In the first time, we start with a standard 36-bit fixed-point format in various blocks of the XSG wind-solar system so as to ensure the same performance as the floating-point format of MATLAB simulation [24]. In a second step, by using the test-error approach, we try to reduce the width of the data while keeping the performance and the synchronization between blocks. The utilized general fixed-point format is 24 bits [25, 26] which guarantees the same performance as MATLAB.
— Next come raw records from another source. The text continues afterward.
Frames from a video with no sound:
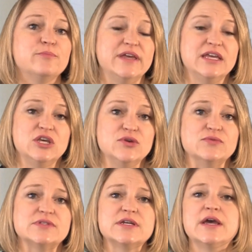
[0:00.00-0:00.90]
that are being
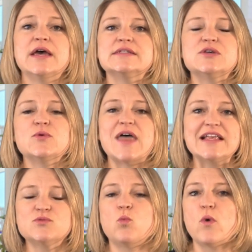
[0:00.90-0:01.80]
used. So
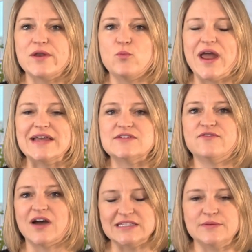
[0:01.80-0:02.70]
that's one way to
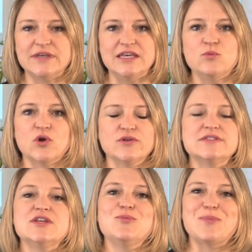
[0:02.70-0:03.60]
find some
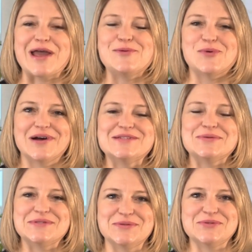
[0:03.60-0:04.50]
keywords that you might want
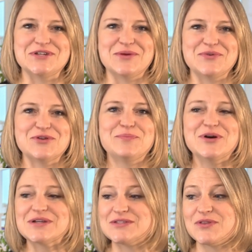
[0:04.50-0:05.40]
to associate with your
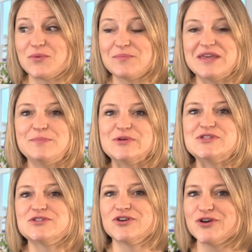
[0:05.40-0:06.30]
book so that when people
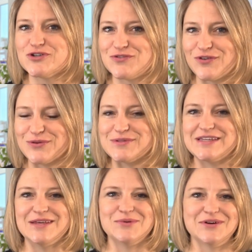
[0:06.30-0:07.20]
search for those
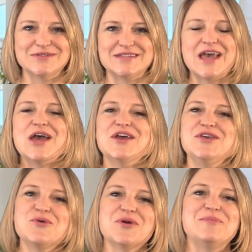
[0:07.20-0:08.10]
keywords,
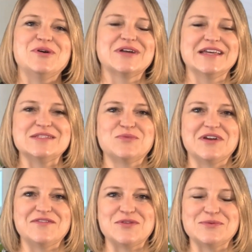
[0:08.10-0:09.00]
your book is
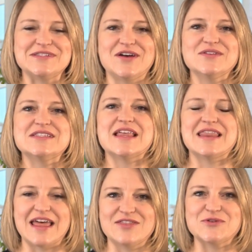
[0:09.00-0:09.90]
one of the results
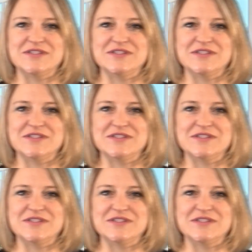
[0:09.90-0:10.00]
that they're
Once completed and verified, the XSG architecture can be automatically mapped to hardware implementation on FPGA. We choose Virtex-6-XC6VLX315T and we use the “generate” button from the settings window of the system generator tool. After that, the VHDL is automatically generated [27]. The characteristics of the FPGA Virtex-6-XC6VLX315T that we use in the prototype are shown on Table 8.

We use an HDL code generated into the XILINX ISE design software to prepare the transfer of the command controller to the FPGA support.

Synthesis is the step where the code HDL transforms to electronic components and the register transfer level will be generated.

The different resources of device utilization provided by the Xilinx ISE are shown in Table 9.

6. Conclusion

In this paper, we have put forward a hardware implementation of fuzzy logic controllers for a solar-wind system targeted for isolated sites.

First, we have designed the hybrid system with MATLAB/SIMULINK and XSG blocks. In general, the maximum power point has achieved forms of the wind-solar system with simple blocks: MATLAB/SIMULINK and XSG blocks are practically the same. The system with XSG has stabilized more quickly because of the parallel advantage of the XSG architecture. The maximum power point has achieved time in two analyzed cases, which has been about 0.4 ms.

In the second step, the performance of the proposed hardware implementation in terms of processing latency has been evaluated relatively to the first achieved maximum time and stabilization form. The XSG tool has been used for the system development. The use of this tool demonstrates that it has benefits in terms of conception time, since the developed design has been utilized firstly for the software validation and for the hardware system generation.

Moreover, the timing response and tracking efficiency of the complete design on the XSG architecture indicate that a high performance in terms of execution time can be reached. Indeed, the suggested architecture largely respects the timing and tracking constraints of the used hybrid system. The performance of the proposed solar-wind system supports increases with respect to material specifications. The experimental simulation results in terms of achieved tracking time, efficiency, and algorithm utilization are compared to those of other existing systems.

At the end of the paper, we have implemented and optimized the designed system on an FPGA circuit, Virtex-6-XC6VLX315T, by using the Xilinx ISE.

Conflicts of Interest

The authors declare no conflict of interest.

Authors’ Contributions

All authors helped in conceiving the experiments. Aymen Jemaa designed and performed the experiments. At the same time, Aymen Jemaa and Mohamed Ali Hajjaji wrote the main part of the paper. Ons Zarrad and Mohamed Nejib Mansouri contributed in interpreting the results and revising and writing of the paper.

Acknowledgments

This work was partially supported by ESIER.